Üniversitelerimiz yeniden yapılandırılması ile ilgili yazı dizimize devam ediyoruz. Bugün kendi değerlendirmemi yaparak yazıma başlamak istiyorum.

Prof. Dr. Canan Karatay hocamız, Prof. Dr. Aziz Sancar hocamızın: “İnsan aklın sınırlarını zorlamadıkça hiçbir şeye ulaşamaz!” sözlerini paylaşmış.

Allah ikisinden de razı olsun, bu iki bilim insanı ne kadar güzel insanlar. Bizler onları çok seviyoruz. Çünkü halkı gibi düşünüyorlar!

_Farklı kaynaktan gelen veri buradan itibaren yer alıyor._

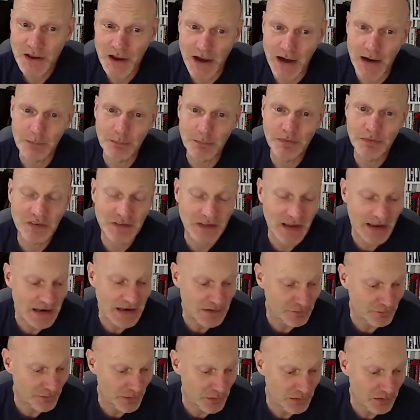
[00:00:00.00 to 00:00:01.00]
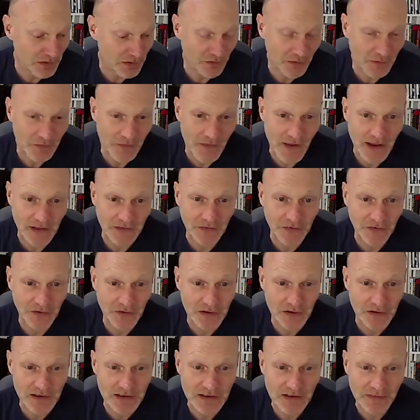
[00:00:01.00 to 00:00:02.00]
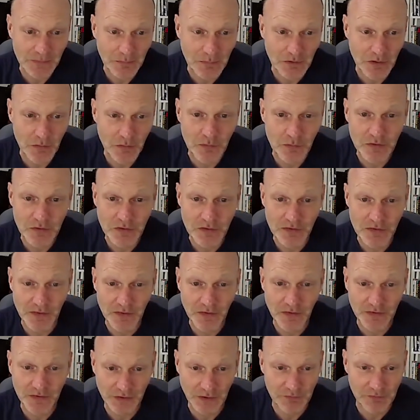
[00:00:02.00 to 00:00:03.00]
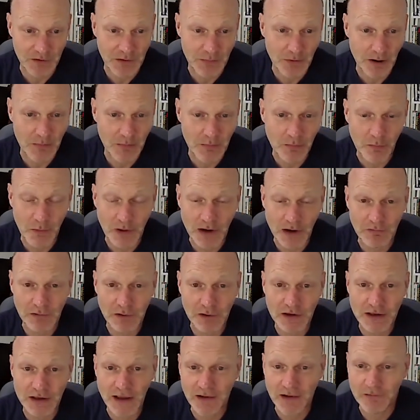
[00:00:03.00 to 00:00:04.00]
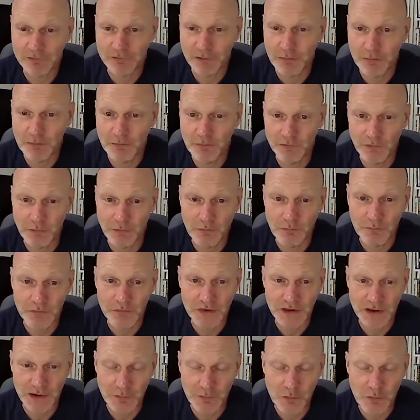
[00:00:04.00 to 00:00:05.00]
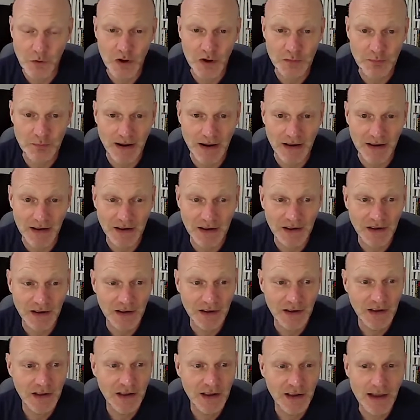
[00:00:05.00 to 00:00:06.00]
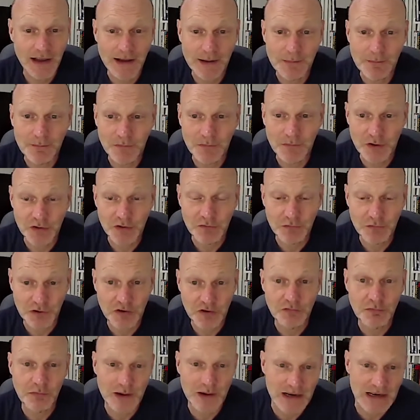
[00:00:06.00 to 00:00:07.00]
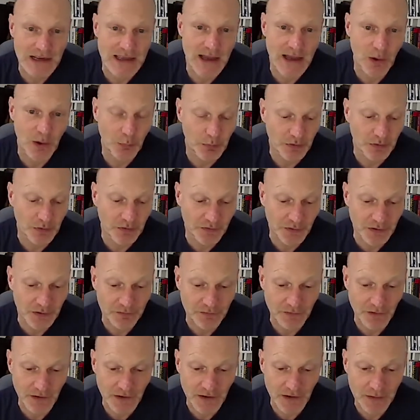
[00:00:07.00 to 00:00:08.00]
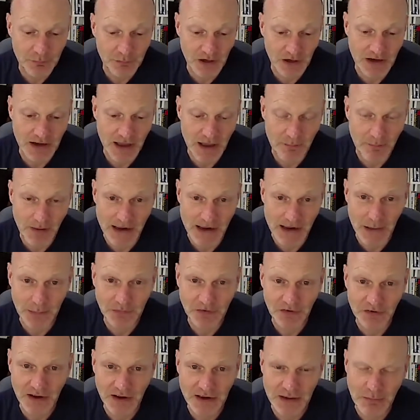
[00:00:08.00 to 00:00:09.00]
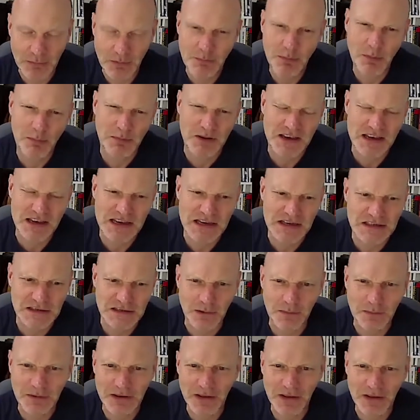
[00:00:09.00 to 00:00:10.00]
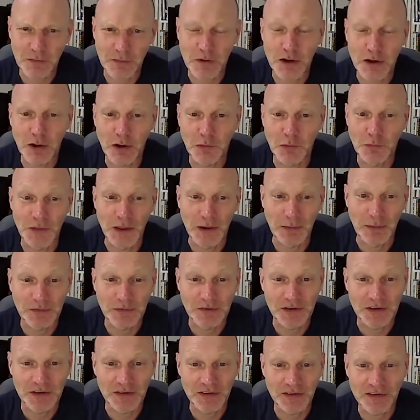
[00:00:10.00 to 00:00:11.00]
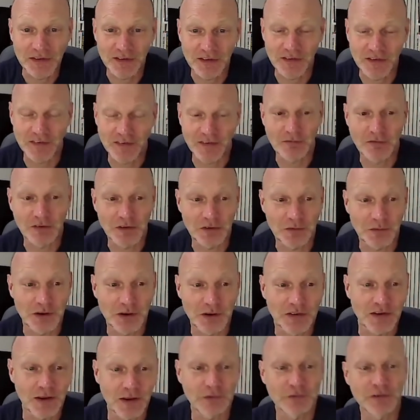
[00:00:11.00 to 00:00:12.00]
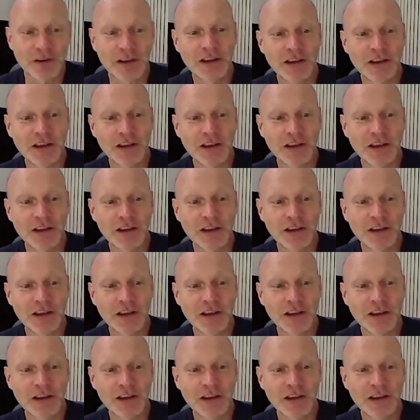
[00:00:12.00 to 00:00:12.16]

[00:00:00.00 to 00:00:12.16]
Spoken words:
up-to-date focus on that, and certainly some of the stuff in a moment we'll have a look at from Word Bank could really help us sort of bring that bang up to date. And we probably need to. I mean, that's quite old now, isn't it? There's 73 stuff.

Pazar akşamı, TV’5 de yine ülkemizin sevilen bilim insanlarından Opr. Dr. Mehmet Okan Özdemir’in şu ne olduğu daha net olarak ortaya konulamayan virüs ile ilgili değerlendirmelerini dinledim. O program boyunca beni ikna eden açıklamalar yaptı, umarım siz de dinlemişsinizdir. Hocamızın şu sözü dikkatimden kaçmadı. “Mantık dersleri üniversitelerde okutulmalı. Çünkü çağımız insanı önüne konan bütün bilgileri mantık süzgecinden geçirmeli, ona göre doğru kararlar vermelidir, mealinde de bir değerlendirme yaptı. (Not. Corona, aşılar, tedavisi vs gibi temel bilgiler edinmek isteyenlere önerim; Mehmet Okan Özdemir’in https://www.youtube.com/watch?v=AAjy8aV_x98videosunu dinlemenizi tavsiye ediyorum, çünkü her sözü hocamız bilimin ışığında anlatıyor)

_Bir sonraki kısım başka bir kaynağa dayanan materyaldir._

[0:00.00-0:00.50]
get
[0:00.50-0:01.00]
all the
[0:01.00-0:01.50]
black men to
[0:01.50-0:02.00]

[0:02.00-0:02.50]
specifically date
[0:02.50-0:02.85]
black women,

Evet dünkü yazımda da Corona’nın biyolojik bir silah olduğunu Doç. Dr. Ramazan Kurtoğlu’dan duymuş ve Biyoloji, Kimya gibi derslerin önüme üzerinde durmuştu. Katılıyorum, Mantık yürütülmeden bilgi denizinde yüzemezsiniz, en azından kara batak yüzemez ve yüzeysel olarak her söylenene katılmak zorunda kalırsınız. Yüce Kur’an da düşünün, tefekkür edin diye ısrar ediyor.

ÜNİVERSİTELERİMİZ İÇİN ÖNERİLER

Türkiye’de Yüksek Öğretim ve Bilgi Üretimi Raporundan devam ediyorum. O raporda farklı ülkelerde bu değişimin nasıl gerçekleştirildiği uzun uzun anlatılmış ve Türkiye için de öneriler de bulunulmuş, ben bazı başlıkları verip, sonra da değerlendirmemi yapıp ya yazı dizimi tamamlamak istiyorum.

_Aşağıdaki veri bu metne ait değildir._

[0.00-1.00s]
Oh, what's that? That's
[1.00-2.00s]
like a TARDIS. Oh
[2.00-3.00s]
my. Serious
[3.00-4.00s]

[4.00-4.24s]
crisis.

“Üniversitelerde rektörlük seçimi kargaşası bittiğinde her üniversite birinci sınıf bir üniversite olmak için gayret etmeli ve planlama yapmalı. Bunun için en iyi öğrencileri ve en iyi öğretim elemanlarına sahip olmak gerekiyor. Çünkü üniversite para, bina ve yöneticilerden ibaret değildir. Zaten bu dediğimi her öğretim görevlisi bilir. Şunu söylemek istiyorum, öğrenci ve hoca seçiminde serbest rekabet ortamı oluşturulmalı. Torpil ve kayırmacılık kalkmalı. Din, ırk, renk, particilik burada olmamalı!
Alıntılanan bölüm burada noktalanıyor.